The West willfully ignoring these tragedies encompassing hundreds of millions, even billions, of people, will probably eventually be considered one of the historic great moral crimes of this era, the other being willfully risking perhaps irreversible damage to the biosphere to maintain current carbon fuel lifestyle consumption, on a far greater scale than most other crimes currently viewed that way, imho.
While most of the developed world can continue to essentially ignore all this, with a few well-meaning but effectively futile gestures, it may come back to more directly haunt it someday.
Environmental degradation and global warming: Both are very real, the former especially in the most rapidly industrializing, urbanizing developing countries, the latter in new studies showing much more rapid than expected melting of ice near both poles (see 3/14 "FHPN Evidence of climate change faster than modeled mounts from Arctic, Antarctica, Greenland" link).

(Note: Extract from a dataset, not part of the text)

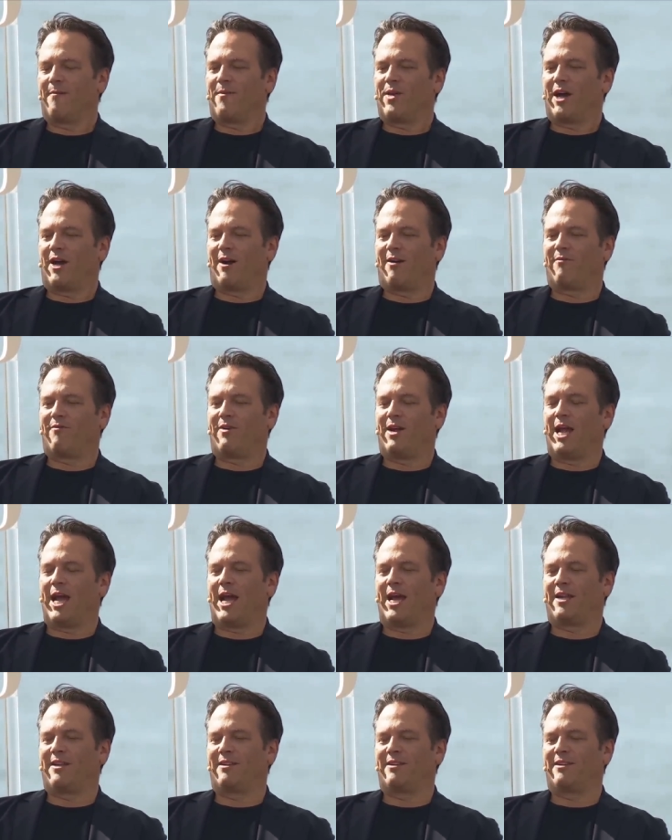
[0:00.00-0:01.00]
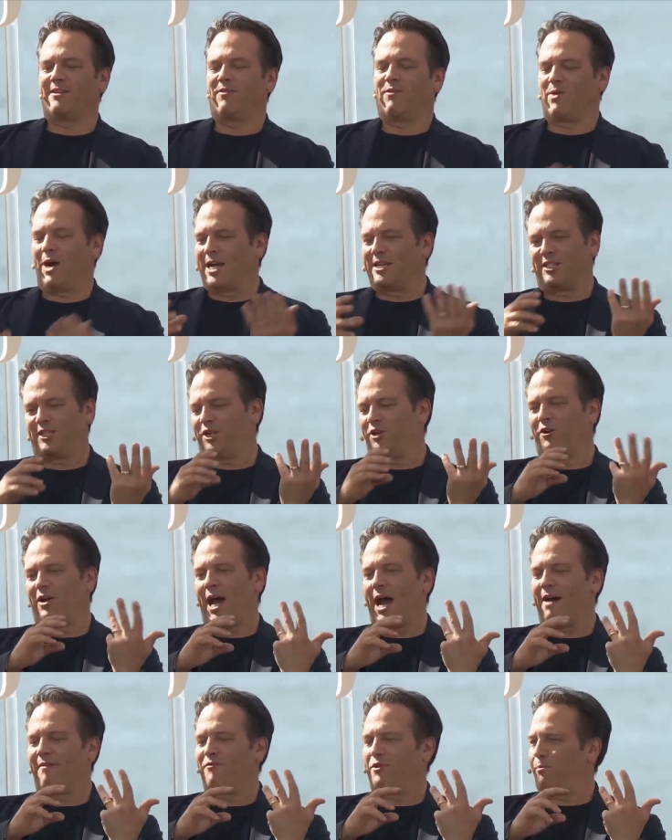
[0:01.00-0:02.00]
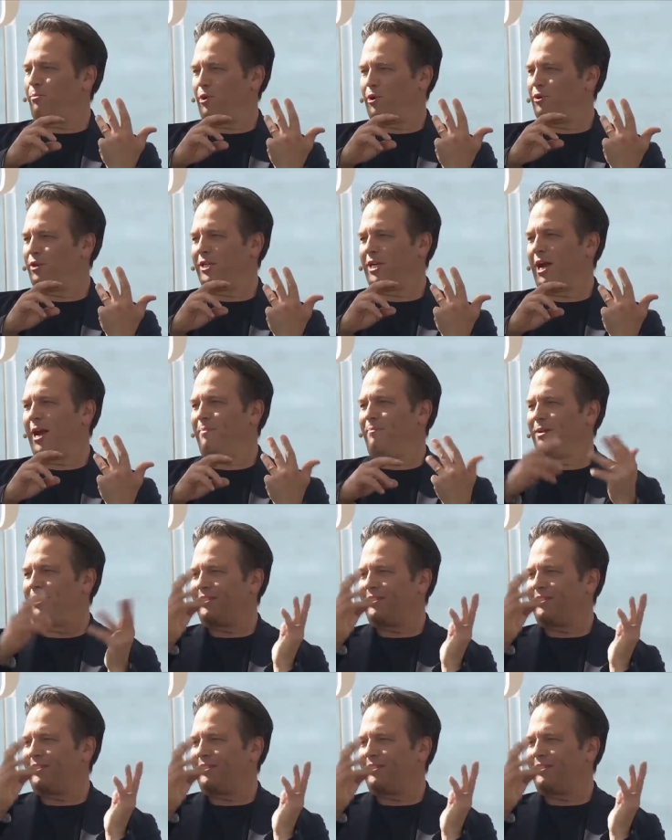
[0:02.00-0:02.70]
um, and I still have the prototype.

At some point the huge unaccounted for costs of these "externalities" will need to be paid, that burden is increasingly and unfairly being passed to future generations by the current "shop til you drop" mindset.
Demographic timebombs: In the U.S. the large baby boom population starts to hit retirement age in a couple of years. Other developed nations are starting to age much more rapidly than the U.S., some (e.g. Japan, Italy) will even experience declining populations.
Again, retirement costs are increasingly and unfairly being passed to future generations by the current "shop til you drop" mindset, which will eventually generate a strong political counter-reaction (see 3/16 "FHPN Krugman's NYRB long essay, "The Health Care Crisis and What to do About It, "brief excerpt" link).